Home » Facebook

Facebook photos: to tag or not to tag?

8 June 2009 4 Comments by Rachel Wilkerson

two-drunk-looking-young-women-outsideWhen Facebook gave us the “tag photo” option, it was a bit scary. People could post pictures of us on the internet and everyone could look at them. But then we realized how easily this could be used to our advantage. We could post pictures of ourselves on the internet and everyone we cared about would look at them! I don’t think I took a single picture in college without the passionate hope that it would be good enough to tag, or, even better, win the coveted spot as my profile picture. The internet was overflowing with the most flattering pictures of us, all looking super-thin and having blasts.

Except when it wasn’t. Like when our friends got to tagging us in photos before we could get to un-tagging them. Or when we thought our pics of the three-story beer bong were funny, and potential employers did not. It became apparent that this whole picture situation could be a huge disadvantage.

Facebook profile settings allow you to choose who gets to see tagged photos of you. (Go to Settings > Privacy Settings > Profile > Photos Tagged of You.). You can make it so that the only pic people will see of you is your chosen profile picture. The eyes-half-closed tongue-out shots taken by a friend at a party, or even just the less-than-cute ones where you’re squinting and forgot to do skinny arm, are hidden away. You can choose to let people browse just the pictures you upload.

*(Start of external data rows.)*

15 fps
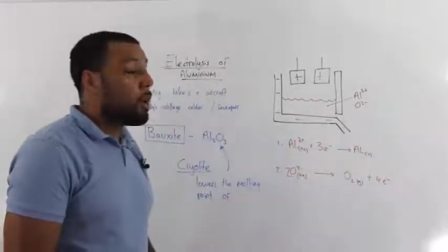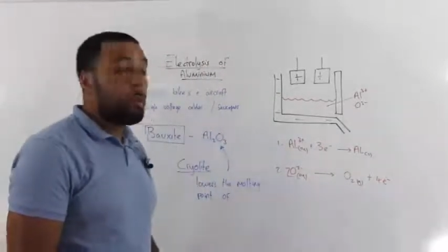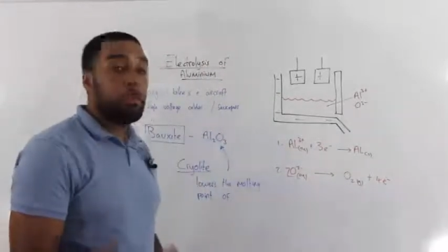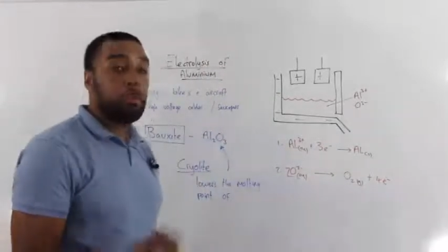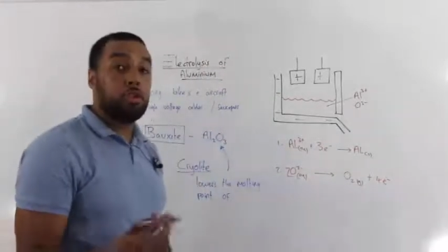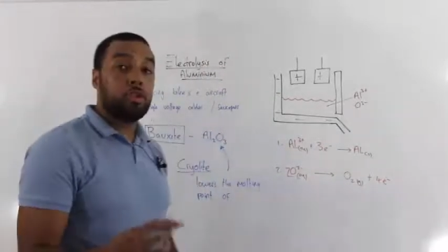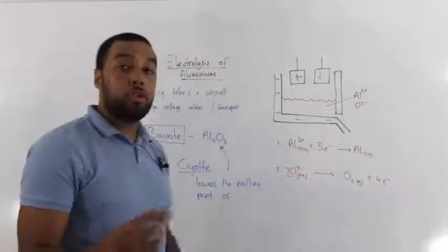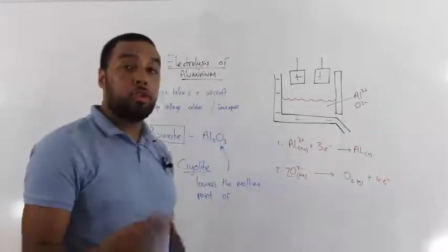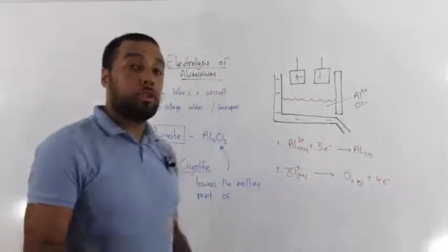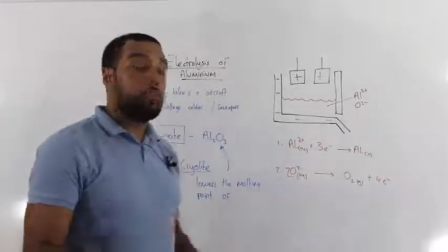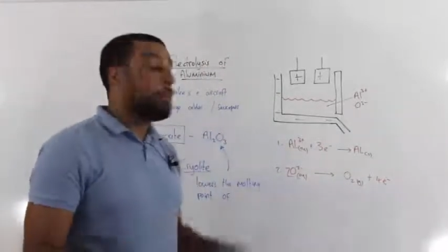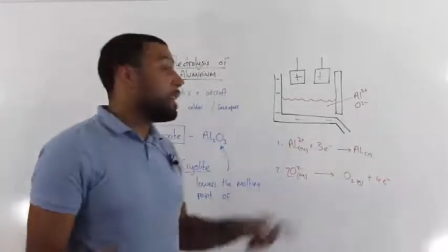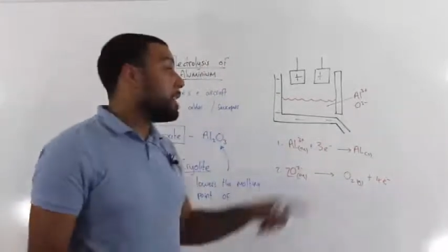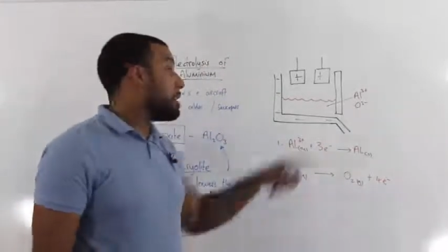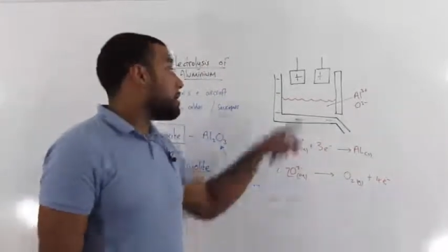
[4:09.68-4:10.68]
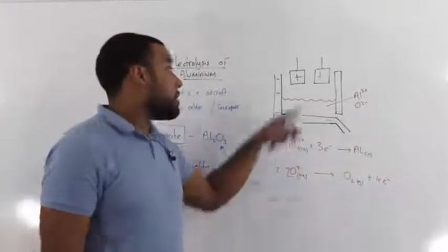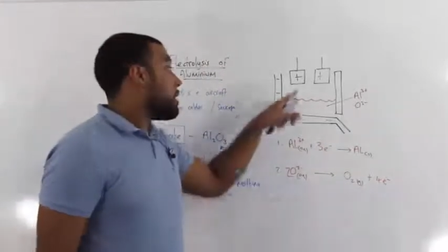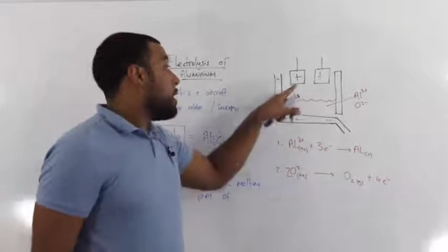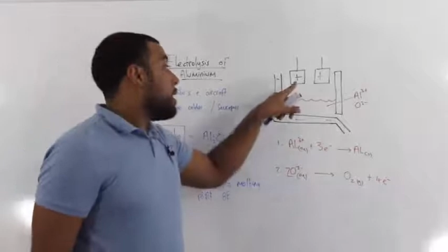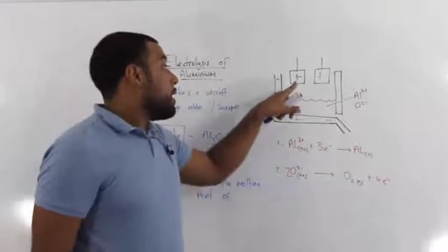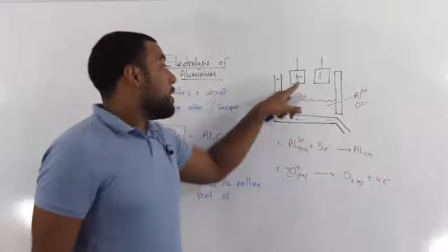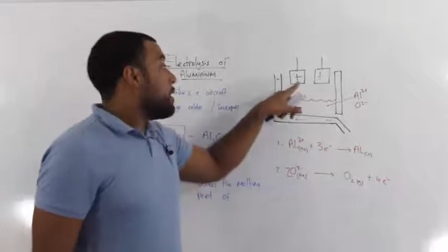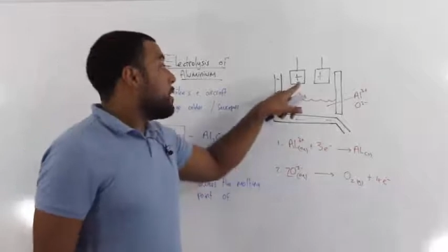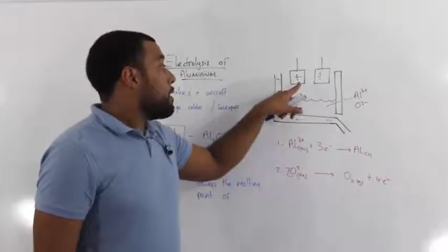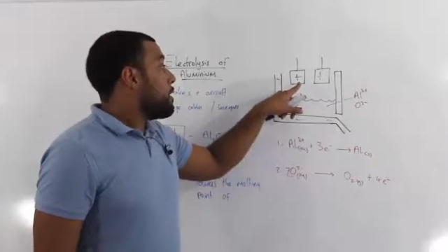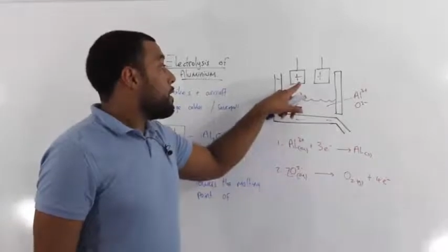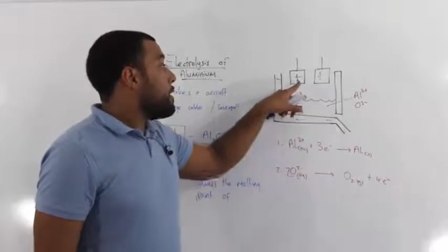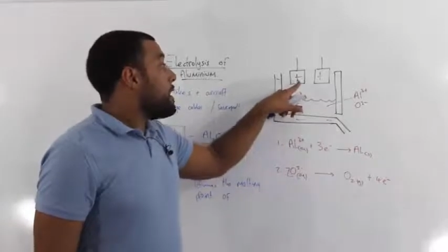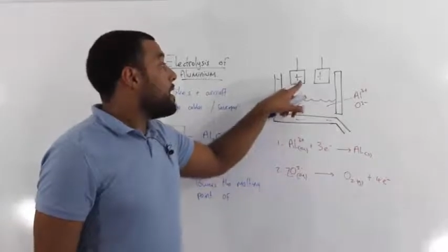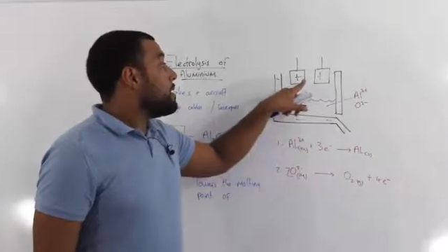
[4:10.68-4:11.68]
But the trouble is that
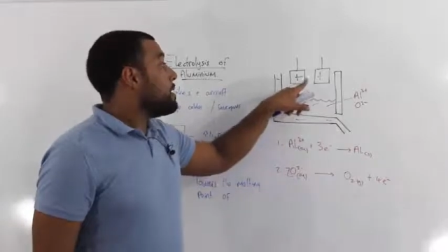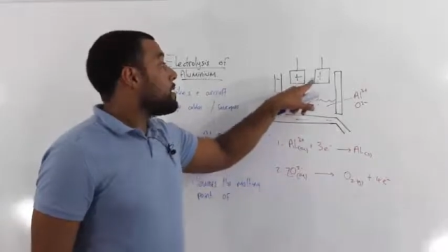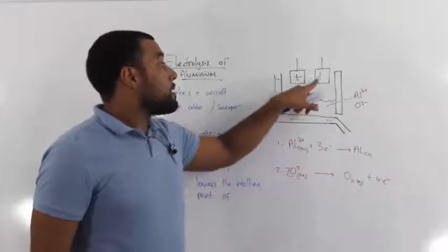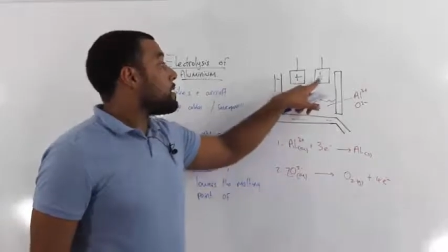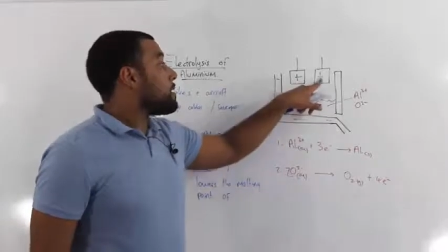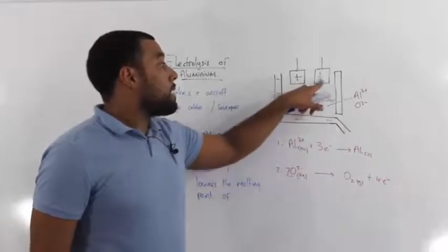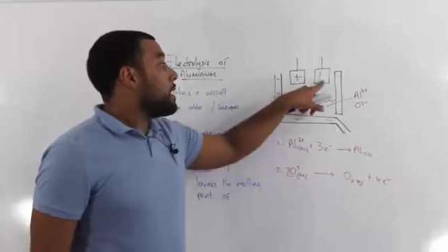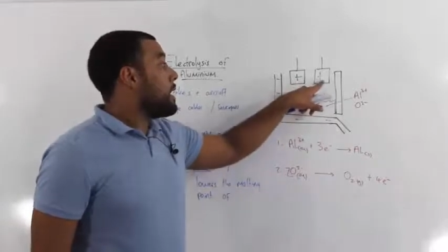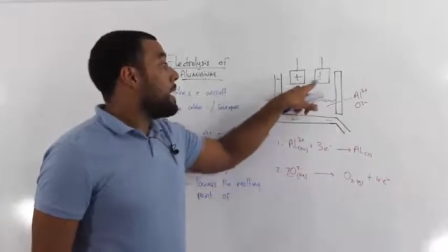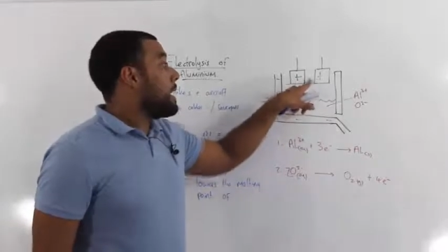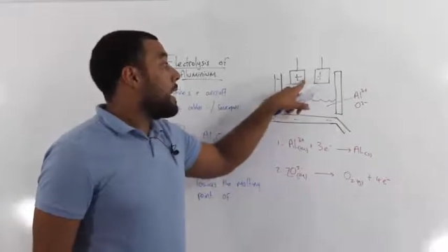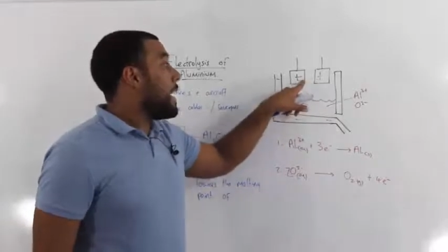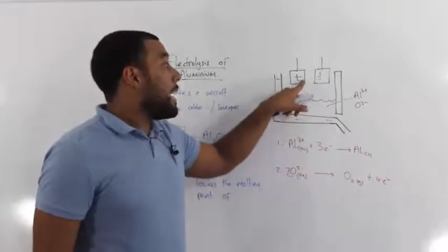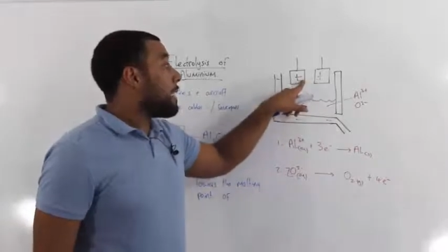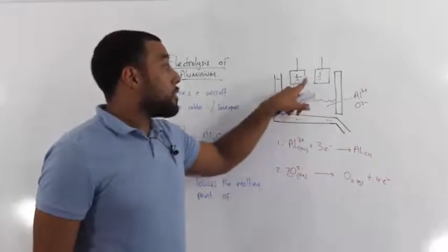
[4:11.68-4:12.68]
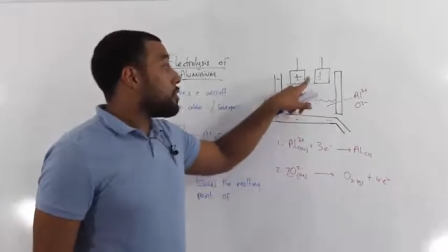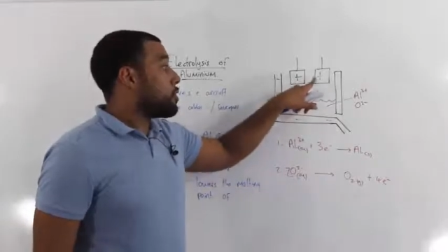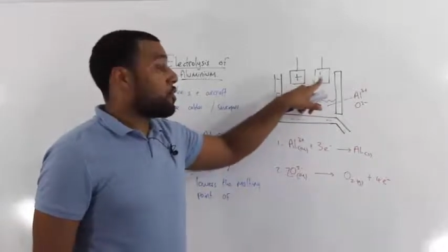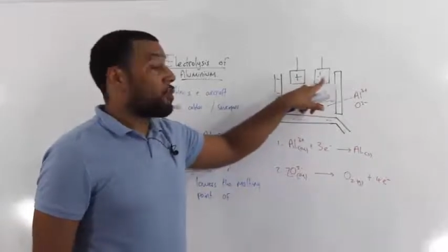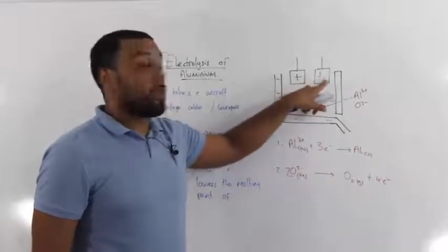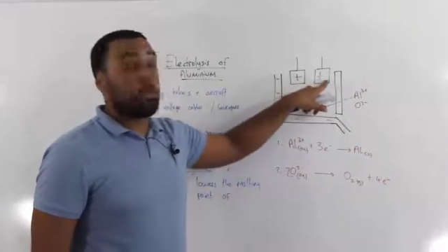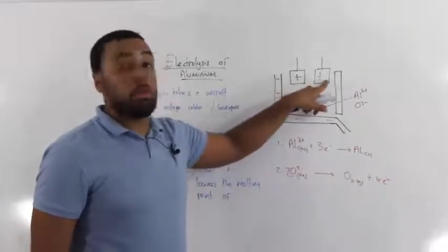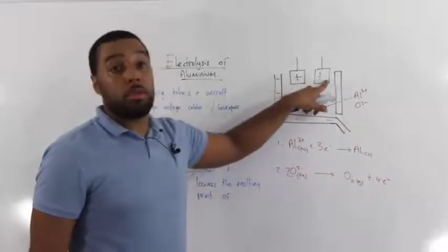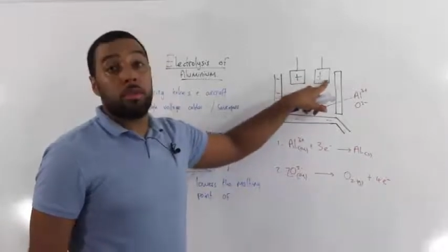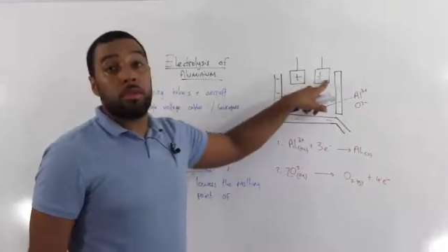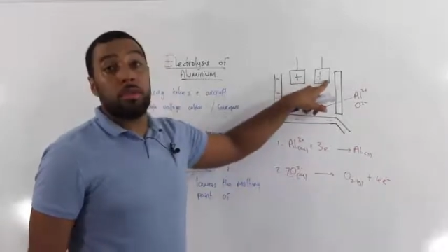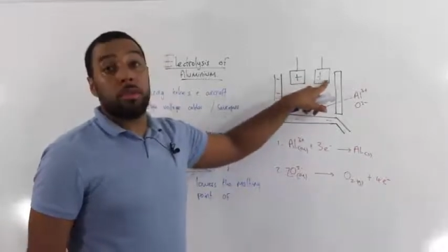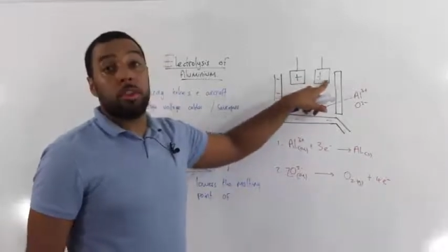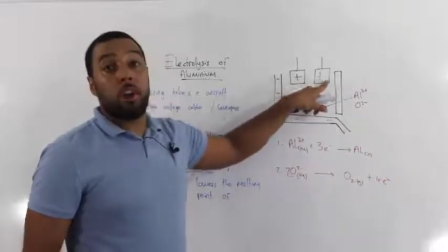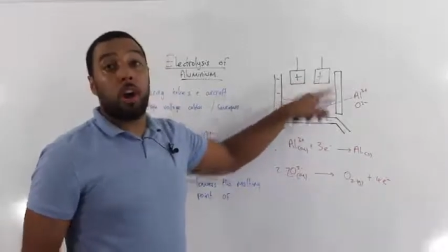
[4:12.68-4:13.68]
these electrodes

So is this the best way to do things? Is the “tag” not it?

First, examine your own vanity. How much do you care what people think of you? If you don’t allow anyone to see tagged photos of you, it’s possible that no one will ever see an unflattering picture of you. This is a great reason to say “see ya!” to tagged photos. However, if you’re in a photo in one of your friend’s albums, it’s still quite visible, whether you change your privacy setting or not. If someone’s friends with your friend, they’ll find those pics if they search hard enough.

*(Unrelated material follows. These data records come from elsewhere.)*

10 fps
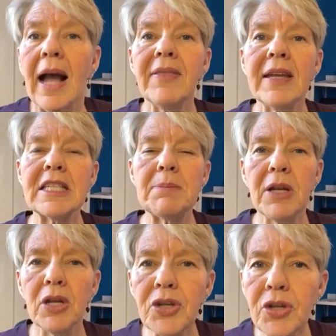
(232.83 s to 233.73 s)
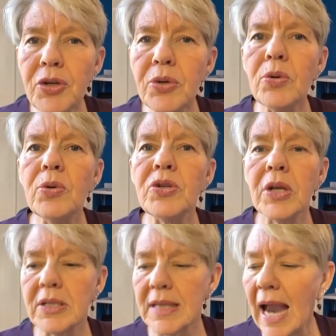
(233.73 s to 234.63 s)
I think it's been a
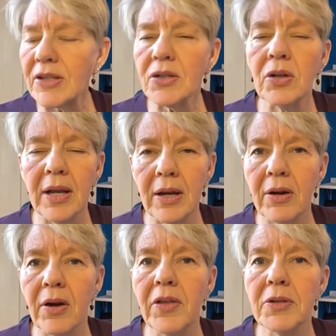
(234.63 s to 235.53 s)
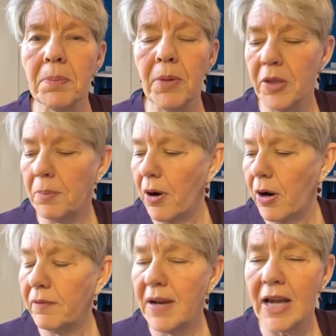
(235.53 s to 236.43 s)
huge tactical error on the
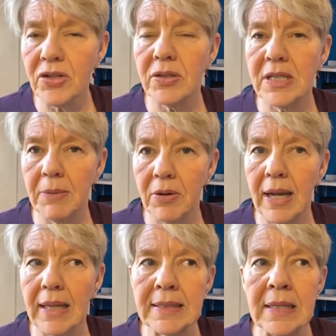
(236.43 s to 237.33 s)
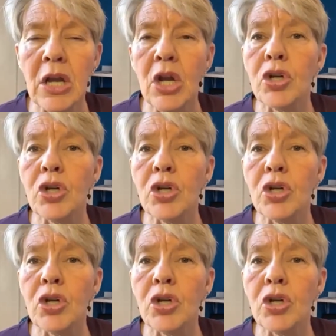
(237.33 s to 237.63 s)
part of national Democrats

Next, consider your feelings about Facebook as a major tool for stalking. You may not want people you don’t know well — or those you just don’t like much — to see your life through your pictures. An acquaintance from class could know where you spent your weekend, what you wore to that concert, and, more importantly, who you spend your fun time with. If you’re the kind of person who double-books dates, you might want to keep your tagged pics off, lest any overeager suitor posts pictures of the two of you together and the other guy finds it.

In my opinion, not allowing people to see your tagged photos pretty much renders Facebook obsolete. If everyone goes unstalkable, then what’s the point of checking it hundreds of times a day? And if you are into being seen, you want everyone to know exactly where you were, who you were with and what you were doing. If you’re a student and all your friends are on Facebook, they might possibly forget about you over summer vacation! Without a presence on Facebook, you may find you don’t have a presence in the world! And how will your ex know how well you’re doing now?

Comment below: Do you keep your tagged photos on or off?







4 Comments »

  • EN said:

    My tagged pictures are viewable only to friends, although I have a “friends list” of all the adult members of my family who are my FB friends, and they can’t see tagged pictures. If I ever start friending employers or potential employers, they will also have a list blocked from tagged pictures. I also make sure to consider the content of each album I publish when deciding who can and cannot see the pictures in it, regardless of whether my friends allow people to see tagged pictures or not.

  • Anu said:

    Something to be aware of, which I think should have been addressed in this article, is that a Facebook user can prevent individual friends from viewing his/her pictures.

    (account> privacy settings> profile information> photos and videos of me > customize> “Hide these from …(fill in names)”

  • Mr. Watts said:

    Weather it’s FaceBook, MySpace, or (fill in social networking site)I think that if it’s being used for profecinal uses then fine, but with stalkers, rapist, viruses, killers, bullies, or what have you do you realy want any of your personal business out there like that? I’m sure that I’m not the only one who’s been personaly burned by one or more of these sites, but I hope they get their Karma.